→ TASK PROMPT
The copy must match the data word for word and contain no pictures.

[[ DATASET, beginning ]]

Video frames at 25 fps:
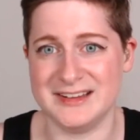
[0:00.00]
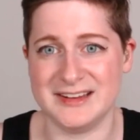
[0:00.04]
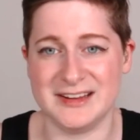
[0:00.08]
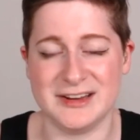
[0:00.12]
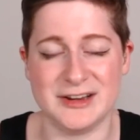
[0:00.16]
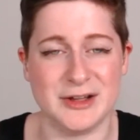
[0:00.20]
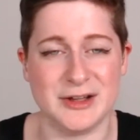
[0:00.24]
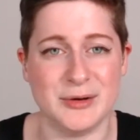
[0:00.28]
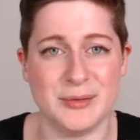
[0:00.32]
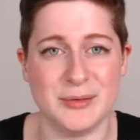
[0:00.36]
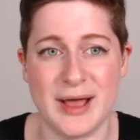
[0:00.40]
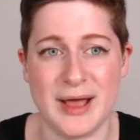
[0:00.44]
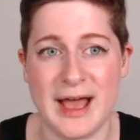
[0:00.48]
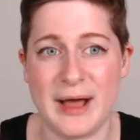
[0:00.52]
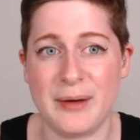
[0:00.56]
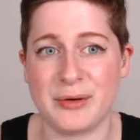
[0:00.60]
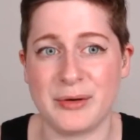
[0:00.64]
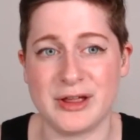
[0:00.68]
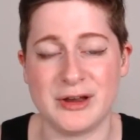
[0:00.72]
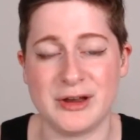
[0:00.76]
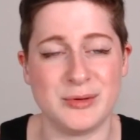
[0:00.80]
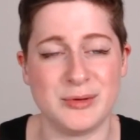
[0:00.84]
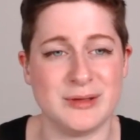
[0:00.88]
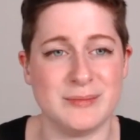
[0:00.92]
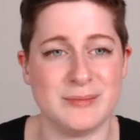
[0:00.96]
you know how
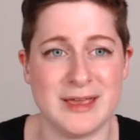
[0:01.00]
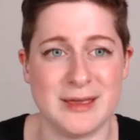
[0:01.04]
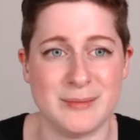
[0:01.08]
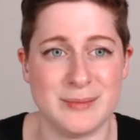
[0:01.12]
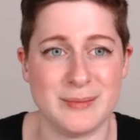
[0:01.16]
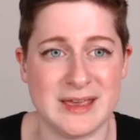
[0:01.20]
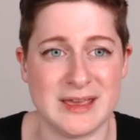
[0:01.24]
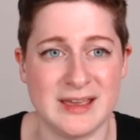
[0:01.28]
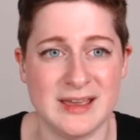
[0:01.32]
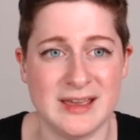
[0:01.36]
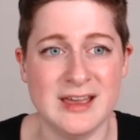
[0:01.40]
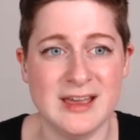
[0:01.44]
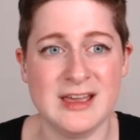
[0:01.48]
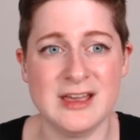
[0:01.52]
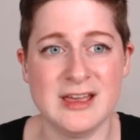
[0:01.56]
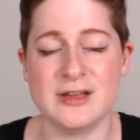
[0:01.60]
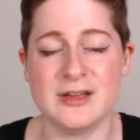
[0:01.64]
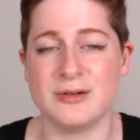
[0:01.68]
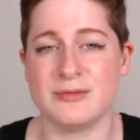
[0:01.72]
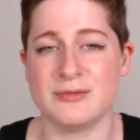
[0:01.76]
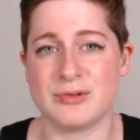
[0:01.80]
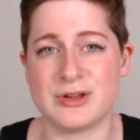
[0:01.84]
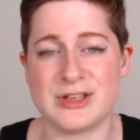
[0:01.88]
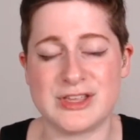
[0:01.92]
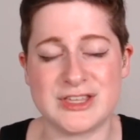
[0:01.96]
can we maybe
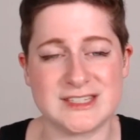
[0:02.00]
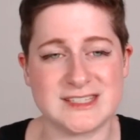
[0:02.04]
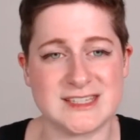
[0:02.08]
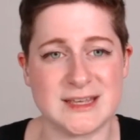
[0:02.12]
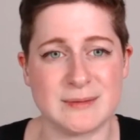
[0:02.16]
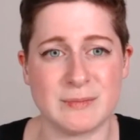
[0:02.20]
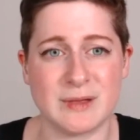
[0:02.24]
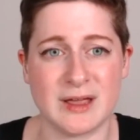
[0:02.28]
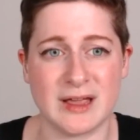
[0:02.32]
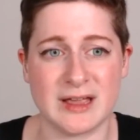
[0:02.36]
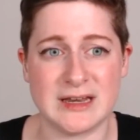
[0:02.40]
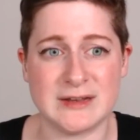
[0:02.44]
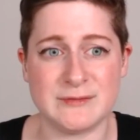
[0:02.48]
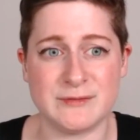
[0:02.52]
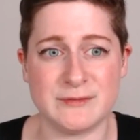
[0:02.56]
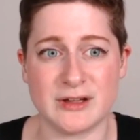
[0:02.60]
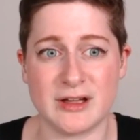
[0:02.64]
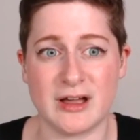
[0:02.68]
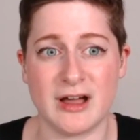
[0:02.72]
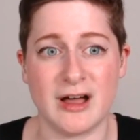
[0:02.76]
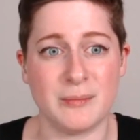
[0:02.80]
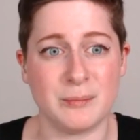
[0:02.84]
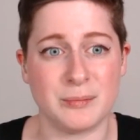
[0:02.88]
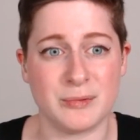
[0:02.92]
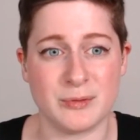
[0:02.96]
reach some kind of a
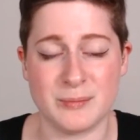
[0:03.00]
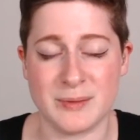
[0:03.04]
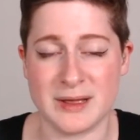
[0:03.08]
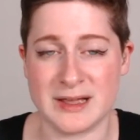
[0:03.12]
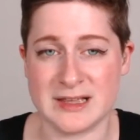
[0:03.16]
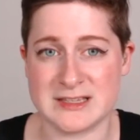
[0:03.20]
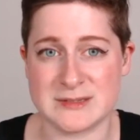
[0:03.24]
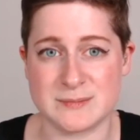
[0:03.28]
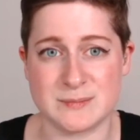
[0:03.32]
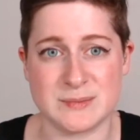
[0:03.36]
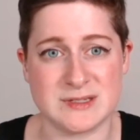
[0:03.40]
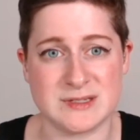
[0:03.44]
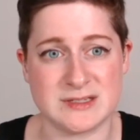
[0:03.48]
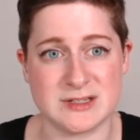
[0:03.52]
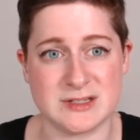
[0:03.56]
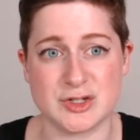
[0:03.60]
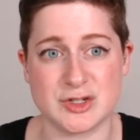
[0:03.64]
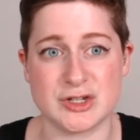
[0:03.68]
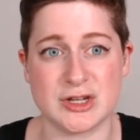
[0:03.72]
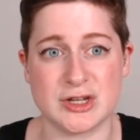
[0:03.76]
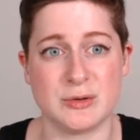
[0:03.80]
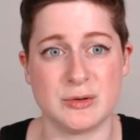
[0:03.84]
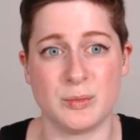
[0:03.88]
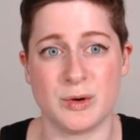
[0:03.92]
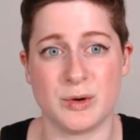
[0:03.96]
compromise
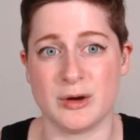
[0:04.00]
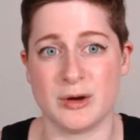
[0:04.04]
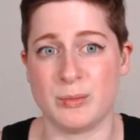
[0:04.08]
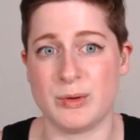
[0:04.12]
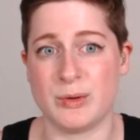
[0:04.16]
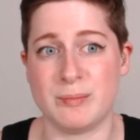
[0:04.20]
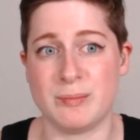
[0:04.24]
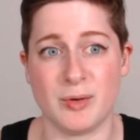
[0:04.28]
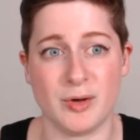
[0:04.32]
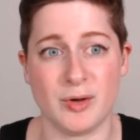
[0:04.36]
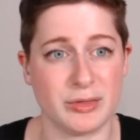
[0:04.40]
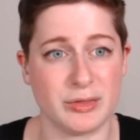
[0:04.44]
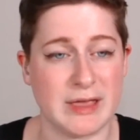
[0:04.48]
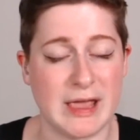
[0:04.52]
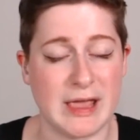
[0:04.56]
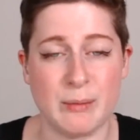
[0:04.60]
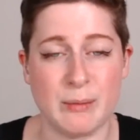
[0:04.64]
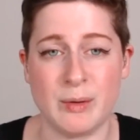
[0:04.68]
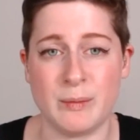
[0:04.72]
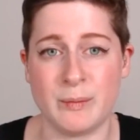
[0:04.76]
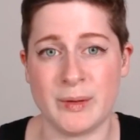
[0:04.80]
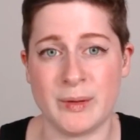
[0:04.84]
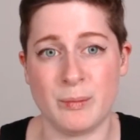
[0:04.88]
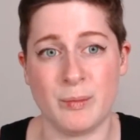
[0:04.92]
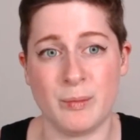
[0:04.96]
position where we both get
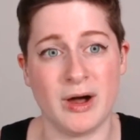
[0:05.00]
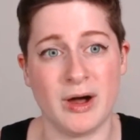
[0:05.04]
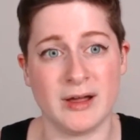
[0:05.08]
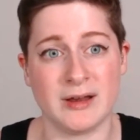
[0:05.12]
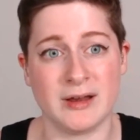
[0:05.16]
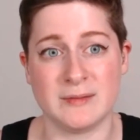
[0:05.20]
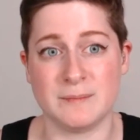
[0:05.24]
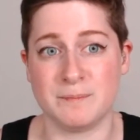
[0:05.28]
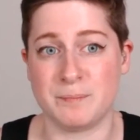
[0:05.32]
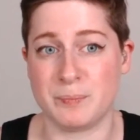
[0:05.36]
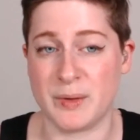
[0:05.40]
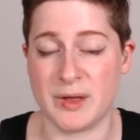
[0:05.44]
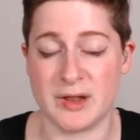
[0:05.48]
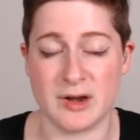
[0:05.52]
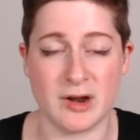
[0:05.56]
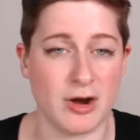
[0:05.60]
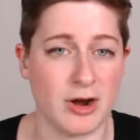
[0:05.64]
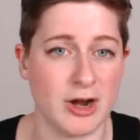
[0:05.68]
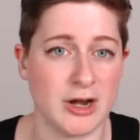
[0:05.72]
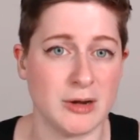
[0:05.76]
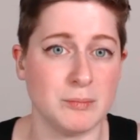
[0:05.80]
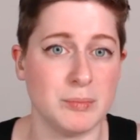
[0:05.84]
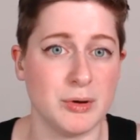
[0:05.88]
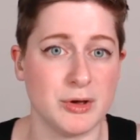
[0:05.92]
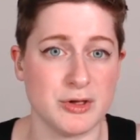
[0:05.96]
what we want but
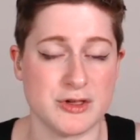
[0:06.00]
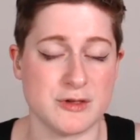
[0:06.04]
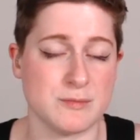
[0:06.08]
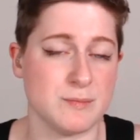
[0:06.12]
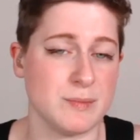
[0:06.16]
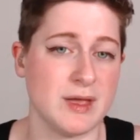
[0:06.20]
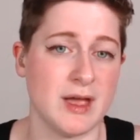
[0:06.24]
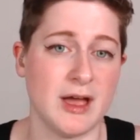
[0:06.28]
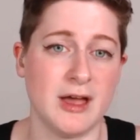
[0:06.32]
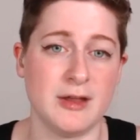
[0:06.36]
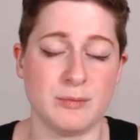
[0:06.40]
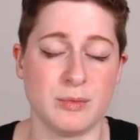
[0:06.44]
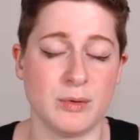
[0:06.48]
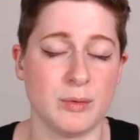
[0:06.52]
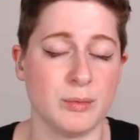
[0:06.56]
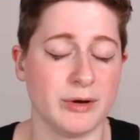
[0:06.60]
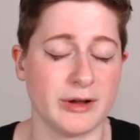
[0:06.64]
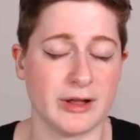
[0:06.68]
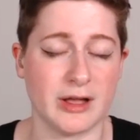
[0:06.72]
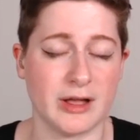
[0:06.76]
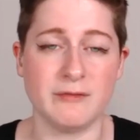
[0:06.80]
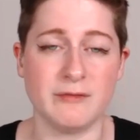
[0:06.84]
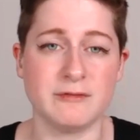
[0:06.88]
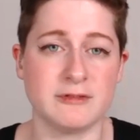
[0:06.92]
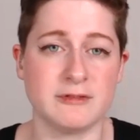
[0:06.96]
aren't pushed beyond what we're
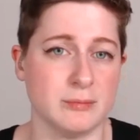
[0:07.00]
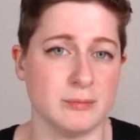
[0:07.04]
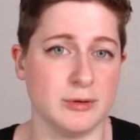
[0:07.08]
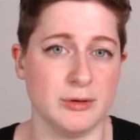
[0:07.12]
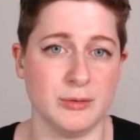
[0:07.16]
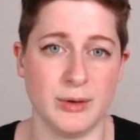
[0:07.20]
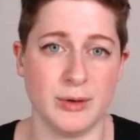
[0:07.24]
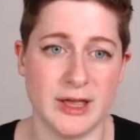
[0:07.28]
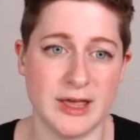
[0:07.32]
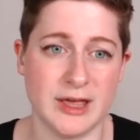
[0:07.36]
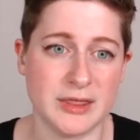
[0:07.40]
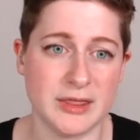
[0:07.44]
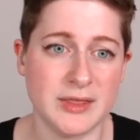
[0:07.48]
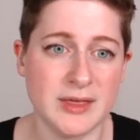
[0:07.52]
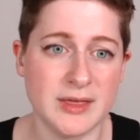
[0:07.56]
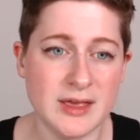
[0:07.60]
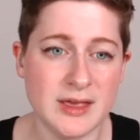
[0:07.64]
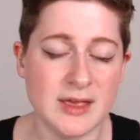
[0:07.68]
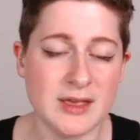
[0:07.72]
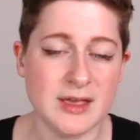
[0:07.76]
comfortable with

[[ DATASET, end ]]

→ COMPLETED EXERCISE
Video frames at 25 fps:
[0:00.00]
[0:00.04]
[0:00.08]
[0:00.12]
[0:00.16]
[0:00.20]
[0:00.24]
[0:00.28]
[0:00.32]
[0:00.36]
[0:00.40]
[0:00.44]
[0:00.48]
[0:00.52]
[0:00.56]
[0:00.60]
[0:00.64]
[0:00.68]
[0:00.72]
[0:00.76]
[0:00.80]
[0:00.84]
[0:00.88]
[0:00.92]
[0:00.96]
you know how
[0:01.00]
[0:01.04]
[0:01.08]
[0:01.12]
[0:01.16]
[0:01.20]
[0:01.24]
[0:01.28]
[0:01.32]
[0:01.36]
[0:01.40]
[0:01.44]
[0:01.48]
[0:01.52]
[0:01.56]
[0:01.60]
[0:01.64]
[0:01.68]
[0:01.72]
[0:01.76]
[0:01.80]
[0:01.84]
[0:01.88]
[0:01.92]
[0:01.96]
can we maybe
[0:02.00]
[0:02.04]
[0:02.08]
[0:02.12]
[0:02.16]
[0:02.20]
[0:02.24]
[0:02.28]
[0:02.32]
[0:02.36]
[0:02.40]
[0:02.44]
[0:02.48]
[0:02.52]
[0:02.56]
[0:02.60]
[0:02.64]
[0:02.68]
[0:02.72]
[0:02.76]
[0:02.80]
[0:02.84]
[0:02.88]
[0:02.92]
[0:02.96]
reach some kind of a
[0:03.00]
[0:03.04]
[0:03.08]
[0:03.12]
[0:03.16]
[0:03.20]
[0:03.24]
[0:03.28]
[0:03.32]
[0:03.36]
[0:03.40]
[0:03.44]
[0:03.48]
[0:03.52]
[0:03.56]
[0:03.60]
[0:03.64]
[0:03.68]
[0:03.72]
[0:03.76]
[0:03.80]
[0:03.84]
[0:03.88]
[0:03.92]
[0:03.96]
compromise
[0:04.00]
[0:04.04]
[0:04.08]
[0:04.12]
[0:04.16]
[0:04.20]
[0:04.24]
[0:04.28]
[0:04.32]
[0:04.36]
[0:04.40]
[0:04.44]
[0:04.48]
[0:04.52]
[0:04.56]
[0:04.60]
[0:04.64]
[0:04.68]
[0:04.72]
[0:04.76]
[0:04.80]
[0:04.84]
[0:04.88]
[0:04.92]
[0:04.96]
position where we both get
[0:05.00]
[0:05.04]
[0:05.08]
[0:05.12]
[0:05.16]
[0:05.20]
[0:05.24]
[0:05.28]
[0:05.32]
[0:05.36]
[0:05.40]
[0:05.44]
[0:05.48]
[0:05.52]
[0:05.56]
[0:05.60]
[0:05.64]
[0:05.68]
[0:05.72]
[0:05.76]
[0:05.80]
[0:05.84]
[0:05.88]
[0:05.92]
[0:05.96]
what we want but
[0:06.00]
[0:06.04]
[0:06.08]
[0:06.12]
[0:06.16]
[0:06.20]
[0:06.24]
[0:06.28]
[0:06.32]
[0:06.36]
[0:06.40]
[0:06.44]
[0:06.48]
[0:06.52]
[0:06.56]
[0:06.60]
[0:06.64]
[0:06.68]
[0:06.72]
[0:06.76]
[0:06.80]
[0:06.84]
[0:06.88]
[0:06.92]
[0:06.96]
aren't pushed beyond what we're
[0:07.00]
[0:07.04]
[0:07.08]
[0:07.12]
[0:07.16]
[0:07.20]
[0:07.24]
[0:07.28]
[0:07.32]
[0:07.36]
[0:07.40]
[0:07.44]
[0:07.48]
[0:07.52]
[0:07.56]
[0:07.60]
[0:07.64]
[0:07.68]
[0:07.72]
[0:07.76]
comfortable with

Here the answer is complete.